The slope of a line is 3/2. If a line is perpendicular to this line, what is the slope of this new line?

Solution:

By the condition for the slopes of perpendicular lines,

m1 x  m2=-1

So, the slope of new line = -2/3.

### Finding the Equation of Perpendicular Lines:

For finding the equation of a line perpendicular to ax+by+c=0 and passing through the point (x1,y1), there are 2 methods.

#### Method 1:

(1)    Finding the slope of ax+by+c=0 which can be obtained by the expression –a/b.

i.e. slope of ax+by+c=0 is a/b.

(2)  Finding the slope of the line perpendicular to it.

i.e. the slope of the perpendicular line, m = b/a.

(3)  Then the corresponding perpendicular line’s equation can be found using point slope form.
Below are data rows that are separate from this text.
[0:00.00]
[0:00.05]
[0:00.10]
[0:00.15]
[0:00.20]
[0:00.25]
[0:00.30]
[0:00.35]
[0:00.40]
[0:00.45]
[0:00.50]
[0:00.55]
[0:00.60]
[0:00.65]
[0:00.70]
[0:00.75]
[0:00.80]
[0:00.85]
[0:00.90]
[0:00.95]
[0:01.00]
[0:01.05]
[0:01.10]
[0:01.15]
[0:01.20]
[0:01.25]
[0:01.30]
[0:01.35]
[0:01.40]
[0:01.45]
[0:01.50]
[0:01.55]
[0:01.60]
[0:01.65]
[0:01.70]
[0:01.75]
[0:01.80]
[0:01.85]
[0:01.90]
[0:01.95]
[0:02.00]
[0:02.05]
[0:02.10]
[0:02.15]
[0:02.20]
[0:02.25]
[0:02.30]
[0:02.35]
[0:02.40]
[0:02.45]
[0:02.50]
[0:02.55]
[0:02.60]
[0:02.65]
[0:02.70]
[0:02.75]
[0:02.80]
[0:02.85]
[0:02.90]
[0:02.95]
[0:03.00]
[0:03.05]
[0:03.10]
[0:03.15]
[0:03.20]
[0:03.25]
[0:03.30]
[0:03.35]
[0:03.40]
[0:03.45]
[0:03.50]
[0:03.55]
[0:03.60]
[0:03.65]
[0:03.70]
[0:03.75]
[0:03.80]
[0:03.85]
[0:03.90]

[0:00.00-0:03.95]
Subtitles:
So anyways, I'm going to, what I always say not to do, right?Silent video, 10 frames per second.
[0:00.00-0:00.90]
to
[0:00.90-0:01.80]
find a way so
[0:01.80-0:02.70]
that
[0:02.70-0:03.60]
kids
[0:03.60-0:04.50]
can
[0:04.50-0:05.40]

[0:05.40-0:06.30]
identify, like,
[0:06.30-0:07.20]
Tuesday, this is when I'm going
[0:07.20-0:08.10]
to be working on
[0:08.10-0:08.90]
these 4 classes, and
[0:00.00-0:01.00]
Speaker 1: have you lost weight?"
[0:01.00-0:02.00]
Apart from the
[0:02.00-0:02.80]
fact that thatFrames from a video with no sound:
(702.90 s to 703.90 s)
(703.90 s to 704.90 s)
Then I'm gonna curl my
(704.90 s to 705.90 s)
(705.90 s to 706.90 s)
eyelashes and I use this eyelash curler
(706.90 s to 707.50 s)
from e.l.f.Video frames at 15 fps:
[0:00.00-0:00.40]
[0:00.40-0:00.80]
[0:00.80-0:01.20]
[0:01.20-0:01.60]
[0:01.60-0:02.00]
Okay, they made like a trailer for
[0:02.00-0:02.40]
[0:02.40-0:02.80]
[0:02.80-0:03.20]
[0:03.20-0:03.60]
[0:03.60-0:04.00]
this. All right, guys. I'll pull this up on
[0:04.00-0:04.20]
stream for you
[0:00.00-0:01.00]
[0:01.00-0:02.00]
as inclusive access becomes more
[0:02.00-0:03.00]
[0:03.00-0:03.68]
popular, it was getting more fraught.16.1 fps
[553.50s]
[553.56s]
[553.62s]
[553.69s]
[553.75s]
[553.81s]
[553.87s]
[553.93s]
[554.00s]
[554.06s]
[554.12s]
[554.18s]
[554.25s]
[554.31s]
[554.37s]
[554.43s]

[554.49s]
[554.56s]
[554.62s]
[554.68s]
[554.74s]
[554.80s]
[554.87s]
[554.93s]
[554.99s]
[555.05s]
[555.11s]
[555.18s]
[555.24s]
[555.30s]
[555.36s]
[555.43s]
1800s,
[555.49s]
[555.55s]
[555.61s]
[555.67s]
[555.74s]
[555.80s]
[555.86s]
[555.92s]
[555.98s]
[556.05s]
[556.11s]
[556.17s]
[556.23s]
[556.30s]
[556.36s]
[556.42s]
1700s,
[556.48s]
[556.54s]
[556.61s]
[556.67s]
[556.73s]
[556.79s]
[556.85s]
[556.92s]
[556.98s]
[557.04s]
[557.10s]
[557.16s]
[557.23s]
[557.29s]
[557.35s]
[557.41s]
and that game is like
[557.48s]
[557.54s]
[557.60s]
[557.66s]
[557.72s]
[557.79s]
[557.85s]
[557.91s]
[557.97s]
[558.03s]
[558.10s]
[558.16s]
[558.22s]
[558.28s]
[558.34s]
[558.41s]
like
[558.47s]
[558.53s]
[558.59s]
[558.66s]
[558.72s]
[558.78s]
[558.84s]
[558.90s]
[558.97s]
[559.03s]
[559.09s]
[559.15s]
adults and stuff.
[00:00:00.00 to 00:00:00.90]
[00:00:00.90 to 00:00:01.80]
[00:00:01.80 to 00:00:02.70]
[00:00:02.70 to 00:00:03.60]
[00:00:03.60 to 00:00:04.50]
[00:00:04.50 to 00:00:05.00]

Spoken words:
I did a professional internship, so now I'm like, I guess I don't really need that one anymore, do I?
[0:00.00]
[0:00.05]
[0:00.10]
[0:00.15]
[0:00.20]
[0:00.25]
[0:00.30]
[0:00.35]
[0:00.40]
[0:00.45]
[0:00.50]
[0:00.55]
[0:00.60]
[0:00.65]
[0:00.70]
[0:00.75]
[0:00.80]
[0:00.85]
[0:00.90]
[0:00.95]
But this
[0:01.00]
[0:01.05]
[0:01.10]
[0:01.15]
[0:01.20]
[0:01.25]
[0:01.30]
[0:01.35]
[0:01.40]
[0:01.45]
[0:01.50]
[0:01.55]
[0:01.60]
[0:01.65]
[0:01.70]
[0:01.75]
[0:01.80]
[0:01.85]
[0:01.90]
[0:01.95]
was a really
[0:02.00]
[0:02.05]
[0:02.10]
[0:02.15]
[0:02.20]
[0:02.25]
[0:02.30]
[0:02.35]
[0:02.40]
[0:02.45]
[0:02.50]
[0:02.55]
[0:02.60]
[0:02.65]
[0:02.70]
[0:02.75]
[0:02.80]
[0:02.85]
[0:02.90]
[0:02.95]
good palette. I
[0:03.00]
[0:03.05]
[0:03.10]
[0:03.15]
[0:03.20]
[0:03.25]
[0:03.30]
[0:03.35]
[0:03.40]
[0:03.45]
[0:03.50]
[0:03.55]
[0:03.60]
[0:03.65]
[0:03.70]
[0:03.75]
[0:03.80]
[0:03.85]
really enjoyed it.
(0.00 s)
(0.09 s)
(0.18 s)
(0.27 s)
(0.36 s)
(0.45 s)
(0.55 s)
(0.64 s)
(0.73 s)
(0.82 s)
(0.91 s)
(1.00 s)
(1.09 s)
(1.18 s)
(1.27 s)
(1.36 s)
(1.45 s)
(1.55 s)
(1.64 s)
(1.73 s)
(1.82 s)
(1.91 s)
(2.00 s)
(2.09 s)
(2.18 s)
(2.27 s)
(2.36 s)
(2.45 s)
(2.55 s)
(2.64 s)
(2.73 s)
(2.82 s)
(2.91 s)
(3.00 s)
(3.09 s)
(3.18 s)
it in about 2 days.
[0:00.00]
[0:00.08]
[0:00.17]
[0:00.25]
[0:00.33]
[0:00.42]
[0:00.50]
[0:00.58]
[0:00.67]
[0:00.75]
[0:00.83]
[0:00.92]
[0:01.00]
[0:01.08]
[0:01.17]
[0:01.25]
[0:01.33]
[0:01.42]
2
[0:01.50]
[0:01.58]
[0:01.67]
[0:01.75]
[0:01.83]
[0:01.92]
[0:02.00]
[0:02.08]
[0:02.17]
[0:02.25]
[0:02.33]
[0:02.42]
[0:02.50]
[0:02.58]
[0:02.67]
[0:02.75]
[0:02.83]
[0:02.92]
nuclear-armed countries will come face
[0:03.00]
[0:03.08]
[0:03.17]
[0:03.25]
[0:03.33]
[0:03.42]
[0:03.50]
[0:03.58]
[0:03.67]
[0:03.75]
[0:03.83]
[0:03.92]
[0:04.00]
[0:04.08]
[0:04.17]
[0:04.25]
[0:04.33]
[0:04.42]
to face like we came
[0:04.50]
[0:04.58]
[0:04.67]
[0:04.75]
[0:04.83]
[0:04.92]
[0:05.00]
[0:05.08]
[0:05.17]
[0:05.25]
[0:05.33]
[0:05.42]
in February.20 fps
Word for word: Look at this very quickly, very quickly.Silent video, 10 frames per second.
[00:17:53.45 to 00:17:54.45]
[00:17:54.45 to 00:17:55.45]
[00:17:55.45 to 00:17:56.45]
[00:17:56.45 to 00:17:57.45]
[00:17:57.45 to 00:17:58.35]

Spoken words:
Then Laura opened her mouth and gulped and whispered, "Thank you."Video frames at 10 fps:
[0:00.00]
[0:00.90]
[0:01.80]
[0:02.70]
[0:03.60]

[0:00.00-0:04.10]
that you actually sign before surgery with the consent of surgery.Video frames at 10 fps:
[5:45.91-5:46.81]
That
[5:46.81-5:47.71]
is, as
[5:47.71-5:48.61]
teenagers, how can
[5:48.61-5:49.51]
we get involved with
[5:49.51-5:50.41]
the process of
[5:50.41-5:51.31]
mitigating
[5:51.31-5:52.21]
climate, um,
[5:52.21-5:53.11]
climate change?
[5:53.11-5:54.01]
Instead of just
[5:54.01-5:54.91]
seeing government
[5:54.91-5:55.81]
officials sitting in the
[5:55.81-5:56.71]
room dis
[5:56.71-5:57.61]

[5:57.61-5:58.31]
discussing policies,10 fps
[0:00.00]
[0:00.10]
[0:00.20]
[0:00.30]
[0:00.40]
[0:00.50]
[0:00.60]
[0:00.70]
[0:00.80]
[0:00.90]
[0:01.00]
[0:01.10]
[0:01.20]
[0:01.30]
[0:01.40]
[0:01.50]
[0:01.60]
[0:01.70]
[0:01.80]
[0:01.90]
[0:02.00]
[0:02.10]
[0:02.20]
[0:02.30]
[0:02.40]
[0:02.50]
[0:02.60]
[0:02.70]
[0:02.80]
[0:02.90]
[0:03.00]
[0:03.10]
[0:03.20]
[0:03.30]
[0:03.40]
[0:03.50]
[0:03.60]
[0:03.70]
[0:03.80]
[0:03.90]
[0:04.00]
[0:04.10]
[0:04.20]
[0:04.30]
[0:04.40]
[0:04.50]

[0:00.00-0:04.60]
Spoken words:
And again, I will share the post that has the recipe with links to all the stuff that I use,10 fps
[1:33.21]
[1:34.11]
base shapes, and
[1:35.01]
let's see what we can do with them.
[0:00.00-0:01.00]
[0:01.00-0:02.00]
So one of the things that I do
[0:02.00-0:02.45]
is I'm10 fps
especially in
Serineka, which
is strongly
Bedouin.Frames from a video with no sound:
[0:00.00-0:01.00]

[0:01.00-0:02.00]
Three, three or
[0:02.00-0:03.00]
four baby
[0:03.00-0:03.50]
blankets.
i.e., the required equation is,

y-y1=m(x-x1)

Example:

Find the equation of the line perpendicular to 3x+y+3=0 and passing through (-1,2).

Solution:

The slope of given line, m = -3/1=-3

The slope of the perpendicular line = 1/3.

(x1,y1) = (-1,2).

The equation of perpendicular line is,

y-y1=m(x-x1)

y-2 = 1/3 (x+1)

3y-6 = x+1

x-3y+7=0.

#### Method 2:

(1)    Take the equation of line perpendicular to ax+by+c=0 as bx-ay+k=0 where k is a constant.

(2)    The value of ‘k’ can be found b substituting the given point (x1,y1) in the equation bx – ay+k=0.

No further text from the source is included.